(RECORDS FOR PROCESSING)

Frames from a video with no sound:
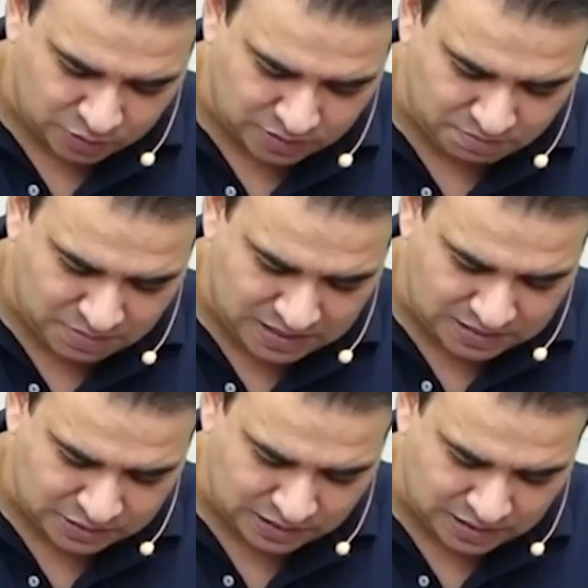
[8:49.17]
the
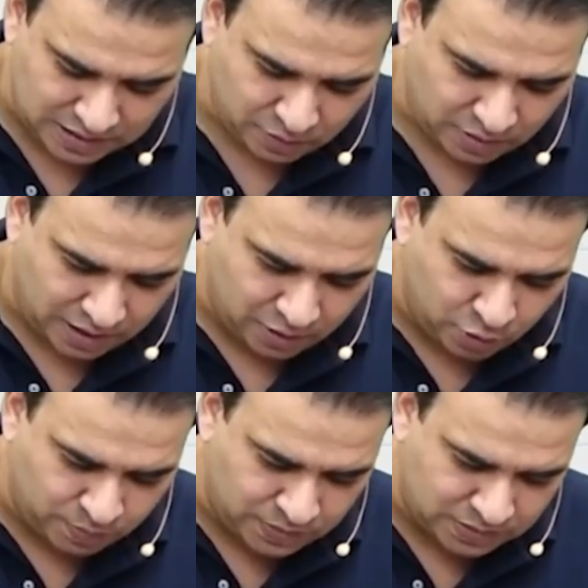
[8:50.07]
median sacral. Now, I
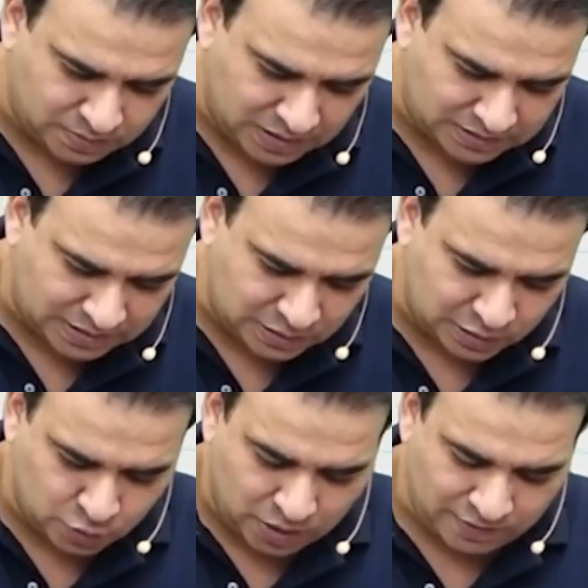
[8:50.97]
hope this makes sense
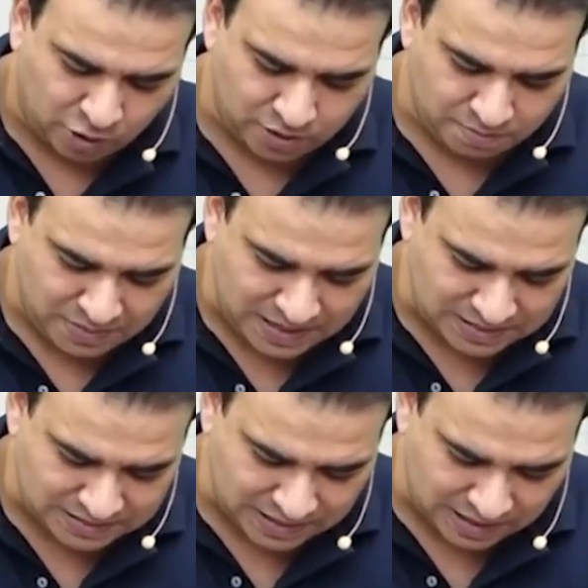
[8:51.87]
also why we call it
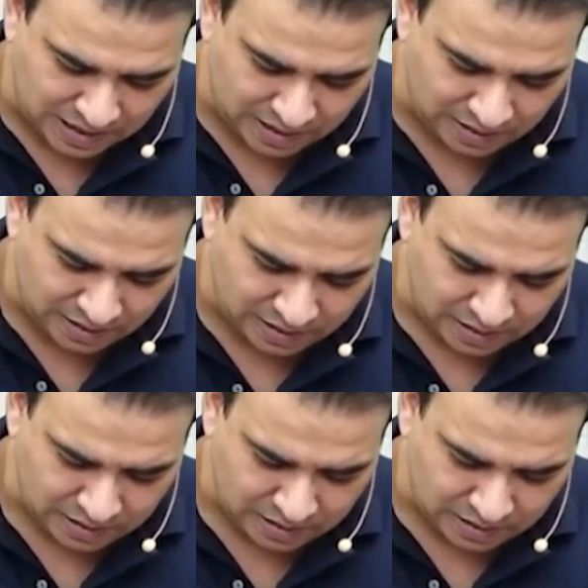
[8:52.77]
median sacral artery.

(End RECORDS FOR PROCESSING)

▶ _WHAT TO PRODUCE_
The records above are to be restated exactly, with all pictures omitted.

▶ _SOLUTION TO THE EXERCISE_
Frames from a video with no sound:
[8:49.17]
the
[8:50.07]
median sacral. Now, I
[8:50.97]
hope this makes sense
[8:51.87]
also why we call it
[8:52.77]
median sacral artery.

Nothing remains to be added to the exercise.